A: Looking at the multiplication algorithm for points on an elliptic curve, we can see that different operations are performed when the bits of k are different. When the bit is 0, it is less computationally intensive than when the bit is 1. We take two different values of k, one with a majority of 0 and the other with a majority of 1, and calculate the difference between their execution times. When a new unknown k is computed, its execution time is detected and compared with the previous two values to approximate the number of unknown k's with bit 1. The experimental code is as follows.
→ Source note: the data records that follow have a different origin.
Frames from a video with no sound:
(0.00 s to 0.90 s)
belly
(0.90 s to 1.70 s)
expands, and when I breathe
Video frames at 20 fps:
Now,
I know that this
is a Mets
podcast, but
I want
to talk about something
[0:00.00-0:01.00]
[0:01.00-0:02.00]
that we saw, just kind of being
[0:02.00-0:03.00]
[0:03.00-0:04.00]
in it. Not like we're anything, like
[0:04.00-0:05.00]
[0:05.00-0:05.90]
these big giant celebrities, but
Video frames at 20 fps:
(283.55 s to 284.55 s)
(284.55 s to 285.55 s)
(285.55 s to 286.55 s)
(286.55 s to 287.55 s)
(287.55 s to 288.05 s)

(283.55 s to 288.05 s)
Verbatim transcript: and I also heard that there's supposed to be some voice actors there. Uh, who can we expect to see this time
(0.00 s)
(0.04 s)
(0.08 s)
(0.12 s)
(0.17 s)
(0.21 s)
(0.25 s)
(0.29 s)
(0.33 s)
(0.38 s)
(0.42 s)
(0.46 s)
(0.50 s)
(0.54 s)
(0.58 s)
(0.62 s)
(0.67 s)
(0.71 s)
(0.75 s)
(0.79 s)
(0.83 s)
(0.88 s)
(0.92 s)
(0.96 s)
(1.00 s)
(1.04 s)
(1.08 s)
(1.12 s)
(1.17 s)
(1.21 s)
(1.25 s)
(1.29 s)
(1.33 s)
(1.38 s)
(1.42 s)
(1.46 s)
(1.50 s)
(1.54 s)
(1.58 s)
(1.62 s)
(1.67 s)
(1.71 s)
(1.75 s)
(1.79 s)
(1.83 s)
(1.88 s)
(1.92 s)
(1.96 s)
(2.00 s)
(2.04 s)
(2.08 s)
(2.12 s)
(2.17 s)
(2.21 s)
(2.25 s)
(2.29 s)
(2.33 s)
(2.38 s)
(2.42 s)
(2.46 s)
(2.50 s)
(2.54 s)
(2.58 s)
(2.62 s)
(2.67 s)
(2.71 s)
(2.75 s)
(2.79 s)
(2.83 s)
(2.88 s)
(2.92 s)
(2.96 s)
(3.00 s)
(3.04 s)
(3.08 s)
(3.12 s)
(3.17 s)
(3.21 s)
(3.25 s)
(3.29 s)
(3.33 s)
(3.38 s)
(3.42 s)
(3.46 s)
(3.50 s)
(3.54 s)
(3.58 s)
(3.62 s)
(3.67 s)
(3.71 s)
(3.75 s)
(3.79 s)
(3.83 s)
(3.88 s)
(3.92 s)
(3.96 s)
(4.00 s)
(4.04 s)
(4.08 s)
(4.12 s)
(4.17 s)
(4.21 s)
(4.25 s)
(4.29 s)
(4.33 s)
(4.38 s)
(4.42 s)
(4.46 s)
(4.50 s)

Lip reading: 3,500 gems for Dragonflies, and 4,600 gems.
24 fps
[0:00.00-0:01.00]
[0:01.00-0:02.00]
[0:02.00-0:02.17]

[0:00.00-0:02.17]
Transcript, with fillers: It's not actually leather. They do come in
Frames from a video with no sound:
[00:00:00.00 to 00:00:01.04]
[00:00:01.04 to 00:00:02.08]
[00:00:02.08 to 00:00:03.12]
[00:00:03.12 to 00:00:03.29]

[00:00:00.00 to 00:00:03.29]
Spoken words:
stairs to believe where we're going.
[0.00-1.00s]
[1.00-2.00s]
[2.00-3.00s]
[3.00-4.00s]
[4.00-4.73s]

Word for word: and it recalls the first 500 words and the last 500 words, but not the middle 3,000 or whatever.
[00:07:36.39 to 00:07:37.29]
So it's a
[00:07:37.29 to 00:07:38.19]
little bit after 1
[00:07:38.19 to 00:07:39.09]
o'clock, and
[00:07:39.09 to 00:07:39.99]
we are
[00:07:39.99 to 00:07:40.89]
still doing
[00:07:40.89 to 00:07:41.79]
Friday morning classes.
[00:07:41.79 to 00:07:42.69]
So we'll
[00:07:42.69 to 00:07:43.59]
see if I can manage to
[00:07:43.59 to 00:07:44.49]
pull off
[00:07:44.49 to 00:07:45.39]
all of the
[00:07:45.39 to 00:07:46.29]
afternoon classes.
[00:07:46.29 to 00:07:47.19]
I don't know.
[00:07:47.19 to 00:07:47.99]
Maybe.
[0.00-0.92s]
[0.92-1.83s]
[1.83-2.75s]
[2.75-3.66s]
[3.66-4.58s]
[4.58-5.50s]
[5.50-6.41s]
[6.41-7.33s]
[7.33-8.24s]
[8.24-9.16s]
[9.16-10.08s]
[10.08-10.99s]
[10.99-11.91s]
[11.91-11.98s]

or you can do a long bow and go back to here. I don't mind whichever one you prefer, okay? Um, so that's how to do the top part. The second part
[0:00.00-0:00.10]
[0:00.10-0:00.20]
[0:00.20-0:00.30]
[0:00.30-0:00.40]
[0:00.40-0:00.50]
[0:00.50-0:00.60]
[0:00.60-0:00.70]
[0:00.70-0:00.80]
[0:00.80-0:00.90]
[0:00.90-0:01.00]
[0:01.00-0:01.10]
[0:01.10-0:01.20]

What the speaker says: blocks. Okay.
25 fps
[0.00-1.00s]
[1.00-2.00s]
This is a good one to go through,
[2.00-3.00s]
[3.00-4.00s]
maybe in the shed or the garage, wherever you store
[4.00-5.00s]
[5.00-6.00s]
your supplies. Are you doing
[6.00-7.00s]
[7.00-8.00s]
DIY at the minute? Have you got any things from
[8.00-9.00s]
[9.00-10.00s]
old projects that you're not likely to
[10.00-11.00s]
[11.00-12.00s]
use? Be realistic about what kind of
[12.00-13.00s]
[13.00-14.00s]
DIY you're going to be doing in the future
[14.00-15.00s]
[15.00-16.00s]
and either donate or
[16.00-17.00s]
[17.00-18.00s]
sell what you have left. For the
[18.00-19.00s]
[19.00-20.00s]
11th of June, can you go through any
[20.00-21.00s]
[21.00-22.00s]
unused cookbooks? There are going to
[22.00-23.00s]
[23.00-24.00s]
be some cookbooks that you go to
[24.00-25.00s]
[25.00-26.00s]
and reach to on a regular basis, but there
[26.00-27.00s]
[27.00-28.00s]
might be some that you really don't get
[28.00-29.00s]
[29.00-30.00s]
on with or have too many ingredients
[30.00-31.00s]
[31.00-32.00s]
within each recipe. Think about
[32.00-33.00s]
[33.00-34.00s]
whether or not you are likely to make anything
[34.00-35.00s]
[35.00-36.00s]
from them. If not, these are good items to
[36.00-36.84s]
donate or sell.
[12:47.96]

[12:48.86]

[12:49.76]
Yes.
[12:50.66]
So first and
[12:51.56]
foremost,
Note that in order to simplify the attack, we assume in the experimental code that the first bit of all the k's involved in the computation is always 1.

import pabtc
import secrets
import timeit

k_one = pabtc.secp256k1.Fr(0x8000000000000000000000000000000000000000000000000000000000000000)  # Has one '1' bits
k_255 = pabtc.secp256k1.Fr(0x7fffffffffffffffffffffffffffffffffffffffffffffffffffffffffffffff)  # Has 255 '1' bits
k_unknown = pabtc.secp256k1.Fr(max(1, secrets.randbelow(pabtc.secp256k1.N)) | k_one.x)  # The unknown k

a = timeit.timeit(lambda: pabtc.secp256k1.G * k_one, number=1024)
b = timeit.timeit(lambda: pabtc.secp256k1.G * k_255, number=1024)
c = timeit.timeit(lambda: pabtc.secp256k1.G * k_unknown, number=1024)

d = (c - a) / ((b - a) / 254)
print(d)

The above attack process is a timing attacks in bypass attacks, if you want to protect against this attack, you can introduce constant-time operations in the code to avoid leaking information. For example, using fixed-time addition and multiplication prevents time differences from being exploited. As an after-class exercise, we hope that you will try to modify the implementation of the multiplication algorithm on elliptic curves to avoid the time attack mentioned above.

In practical applications, in order to avoid side-channel attacks in cryptographic algorithms, it is necessary to make multiple security optimizations at the algorithm, hardware, and software levels. However, since the secp256k1 and ecdsa schemes did not fully consider this attack method when they were designed, it is very difficult and complicated to protect against such attacks.

Summary

In conclusion, although secp256k1 and ecdsa are widely used in many applications and are quite secure when implemented and used correctly, their potential vulnerabilities cannot be ignored. Thanks to the growth of Bitcoin, secp256k1 and ecdsa have gained notoriety and attracted more cryptographers and unsuspecting hackers. In the future, more attacks on sepc256k1 may be discovered and exploited. Therefore, it is important to be vigilant, up-to-date and follow the latest security best practices to ensure the security of your system. As the field of cryptography continues to advance, more secure and efficient alternatives are available, but it is still the responsibility and challenge of every developer to understand and address the current risks.